Le samedi, au réveil, il pleut des cordes. A Houston, on a l'habitude, à chaque fois qu'il flotte c'est quasiment la mousson. Mais là, le ciel est noir, bouché ; il faut allumer la lumière électrique dès le petit matin. C'est très inhabituel, dans notre zone tropicale très lumineuse. Du haut de notre cinquième étage, on essaie de distinguer ce qui se passe en bas : pas grand-chose, semble-t-il. Les maisons et les arbres ont toujours la même tête qu'hier soir, en plus mouillé.
L'école envoie un deuxième message : elle sera fermée lundi et mardi aussi. Le temps prend alors une consistance différente. On sera là, quatre jours, tous les deux dans notre 100m2, avec des livres, des films, une salle de sport trois étages plus bas et internet. Quatre jours sans aucune obligation extérieure : pas de boulot, pas de courses, pas de plein d'essence, rien. Juste du temps à modeler, dont on fera ce qu'on voudra, absolument. Quand a-t-on un moment comme ça, dans la vie ? Sans aucune sollicitation ? C'est presque relaxant. Et de fait, les premières nuits, je dors mieux : plus de stress, plus de chaleur étouffante ni de lumière aveuglante dans la figure à 7H du mat'.

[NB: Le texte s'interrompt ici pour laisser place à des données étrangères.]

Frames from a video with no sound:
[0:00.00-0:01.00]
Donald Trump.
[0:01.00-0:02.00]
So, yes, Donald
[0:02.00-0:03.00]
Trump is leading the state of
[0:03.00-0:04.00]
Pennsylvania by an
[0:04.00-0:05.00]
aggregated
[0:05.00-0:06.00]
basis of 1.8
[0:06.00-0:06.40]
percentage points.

Le soir, notre amie et voisine nous invite à venir regarder un film chez elle. On accepte, contents d'échapper à l'assignation à résidence pendant quelques heures. Mais dix minutes avant l'heure, un orage formidable éclate. Je commence à douter que ça soit une bonne idée. La télé a parlé de câbles à haute tension qui pourraient être tombés, puis avoir été recouverts d'eau, et qu'on pourrait heurter par mégarde. N, à qui on a promis qu'on jouerait aussi à des jeux de société, ne veut pas en démordre : c'est à cinq minutes à pied, ce n'est rien, et il n'y a même pas dix centimètres d'eau par terre. Notre amie nous envoie des textos : ne venez pas, tant pis, on prévoit des mini-tornades d'ici minuit, ça craint.

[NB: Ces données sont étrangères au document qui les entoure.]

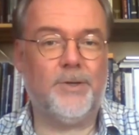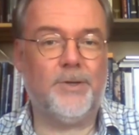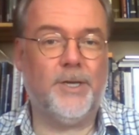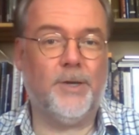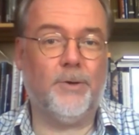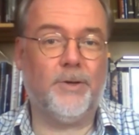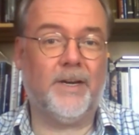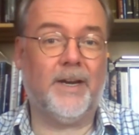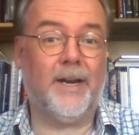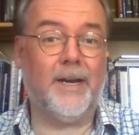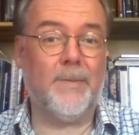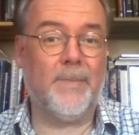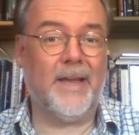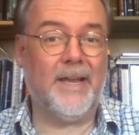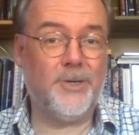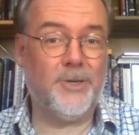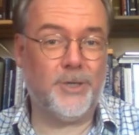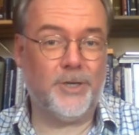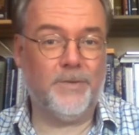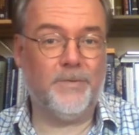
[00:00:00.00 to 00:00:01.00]
actually got an
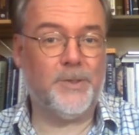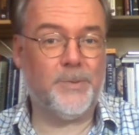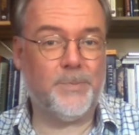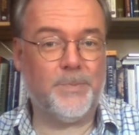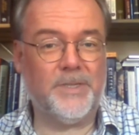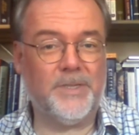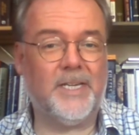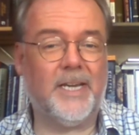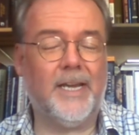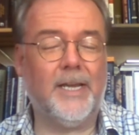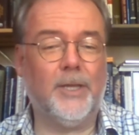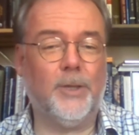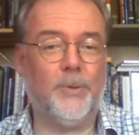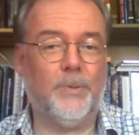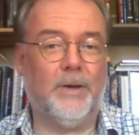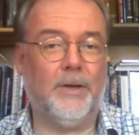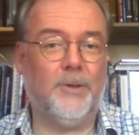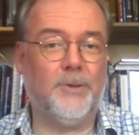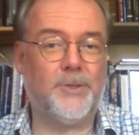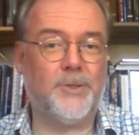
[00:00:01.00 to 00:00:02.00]
animation of this
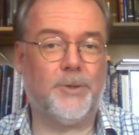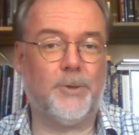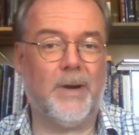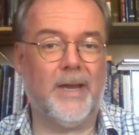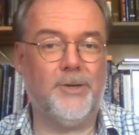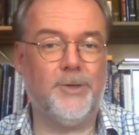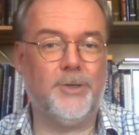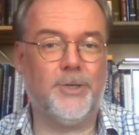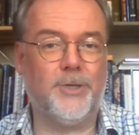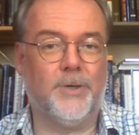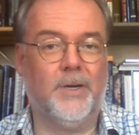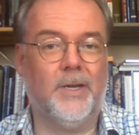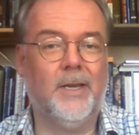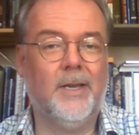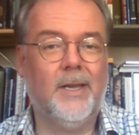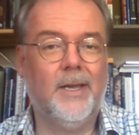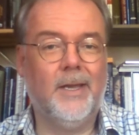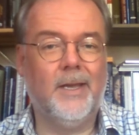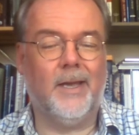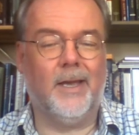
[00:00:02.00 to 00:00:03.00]
particular illustration,
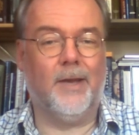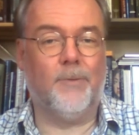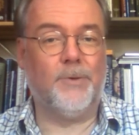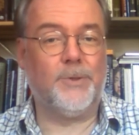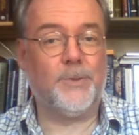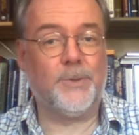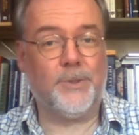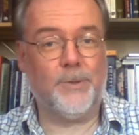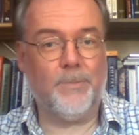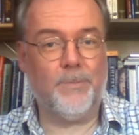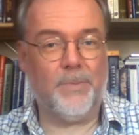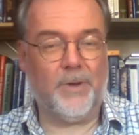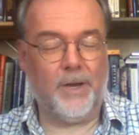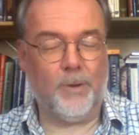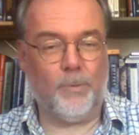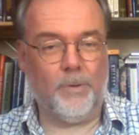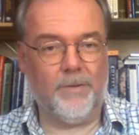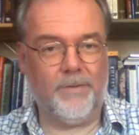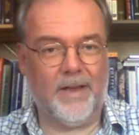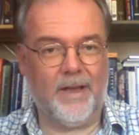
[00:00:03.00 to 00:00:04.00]
uh, which was done by
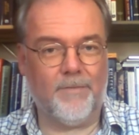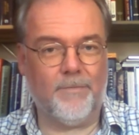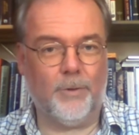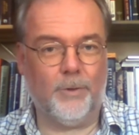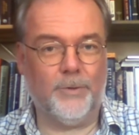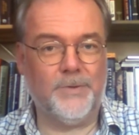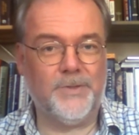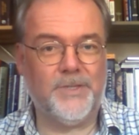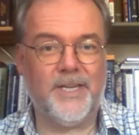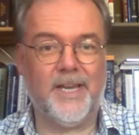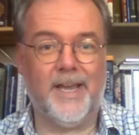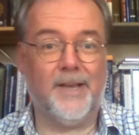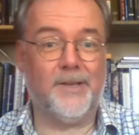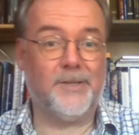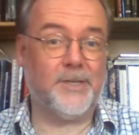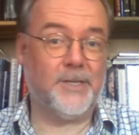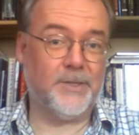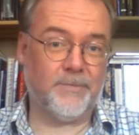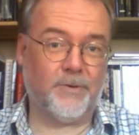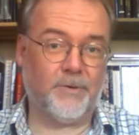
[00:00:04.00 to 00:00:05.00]
one of our
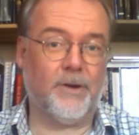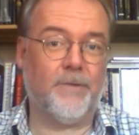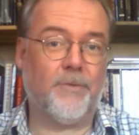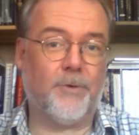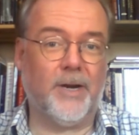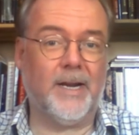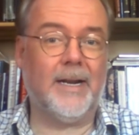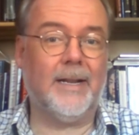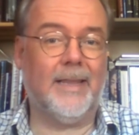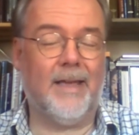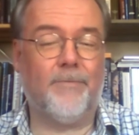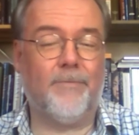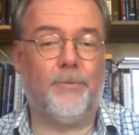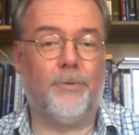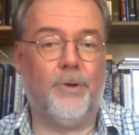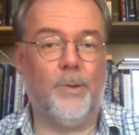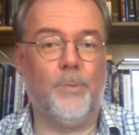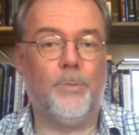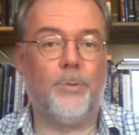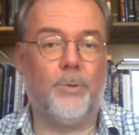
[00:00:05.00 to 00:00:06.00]
volunteers, and it's very, very
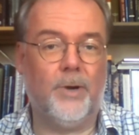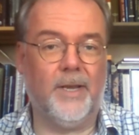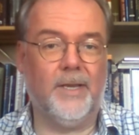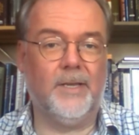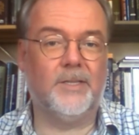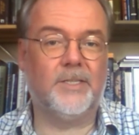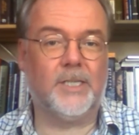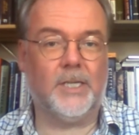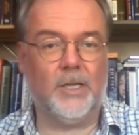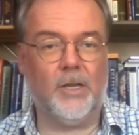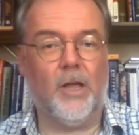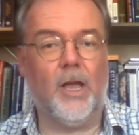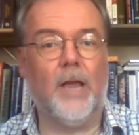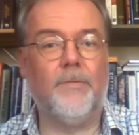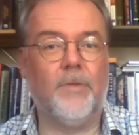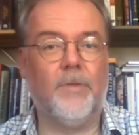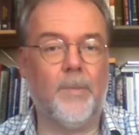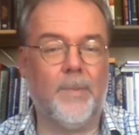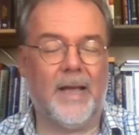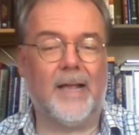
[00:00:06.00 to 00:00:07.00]
clever. It brings to
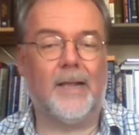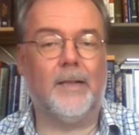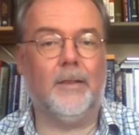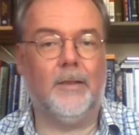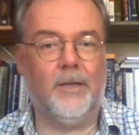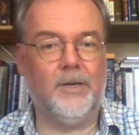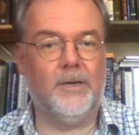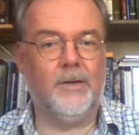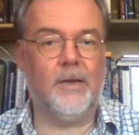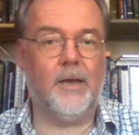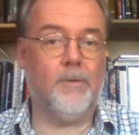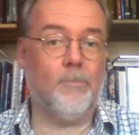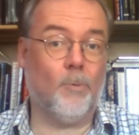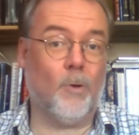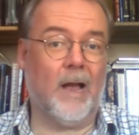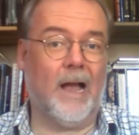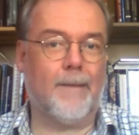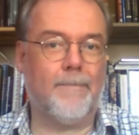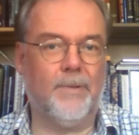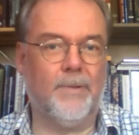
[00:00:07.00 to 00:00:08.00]
life the battle and, and
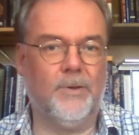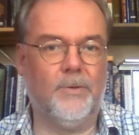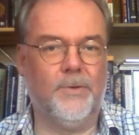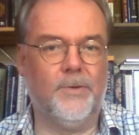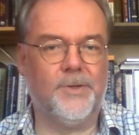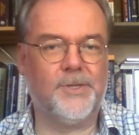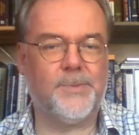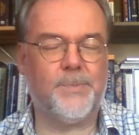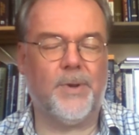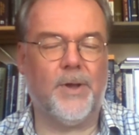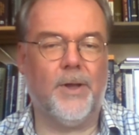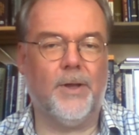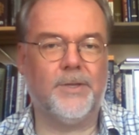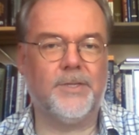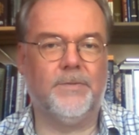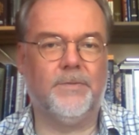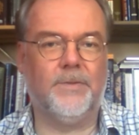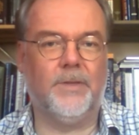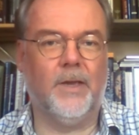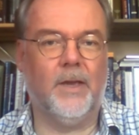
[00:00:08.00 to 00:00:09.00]
what happened as
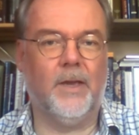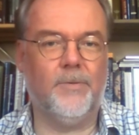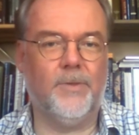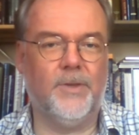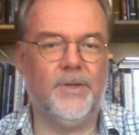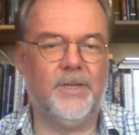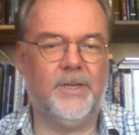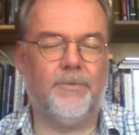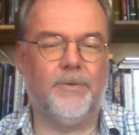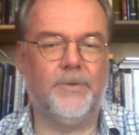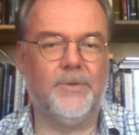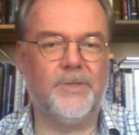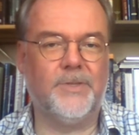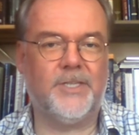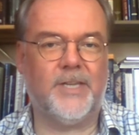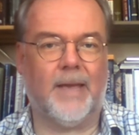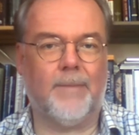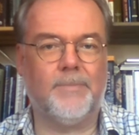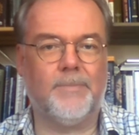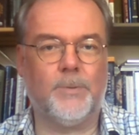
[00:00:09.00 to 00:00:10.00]
part of the, the different
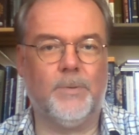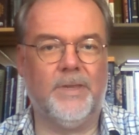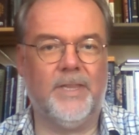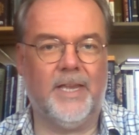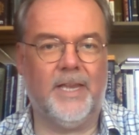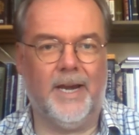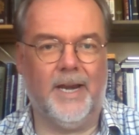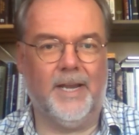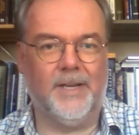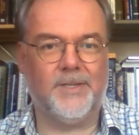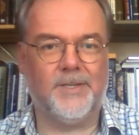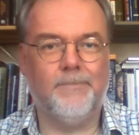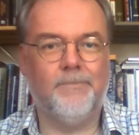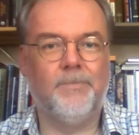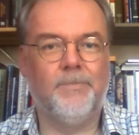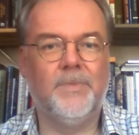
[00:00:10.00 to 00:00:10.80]
steps within it.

On met le nez dehors : bon, ça ressemble à une grosse tempête, mais je suis bretonne, j'en ai vu d'autres. On trottine donc, vêtus de notre plus belle cape de pluie, jusqu'à chez la copine, qui nous voit débarquer avec des yeux ronds : "You made it ! Waouh !" Elle nous installe dans la salle de repos communautaire. Tout autour traînent plusieurs résidents de son bâtiment, visiblement désoeuvrés et un peu inquiets. On commence à jouer ; j'ai vue sur la piscine, transpercée de grosses gouttes diagonales, éclairées par les projecteurs. Tout au long de la soirée, je la verrai se remplir dangereusement.
Vers les 22H, on décide de monter chez notre amie regarder le fameux film. Il y a une accalmie. On décide d'observer depuis le balcon. Plus de pluie, mais la rue est devenue une petite rivière. Le trottoir est entièrement recouvert, et la route submergée en plusieurs endroits. Deux voitures sont noyées, sur notre gauche. Quelques fous, ou inconscients, conduisent dans ces bons soixante centimètres de flotte. Sans doute le fait d'avoir un 4x4 pousse-t-il à se croire invincible. Quelques-uns font demi-tour à mi-chemin, effrayés par le bruit que font leurs roues ralenties par les trous d'eau.
Un couillon passe et repasse à toute blinde, comme amusé par le divertissement gratuit. Il pousse les autres voitures plus prudentes à accélérer, ou à continuer quand elles voudraient peut-être renoncer. Mais bientôt, les pompes étant super efficaces, l'eau diminue à vue d'oeil. Les trottoirs sont à nouveau visibles. Des gens commencent à sortir promener leur chien, d'autres viennent voir si leur véhicule a pris cher. Nous rentrerons presque à pied sec, juste aux alentours de minuit.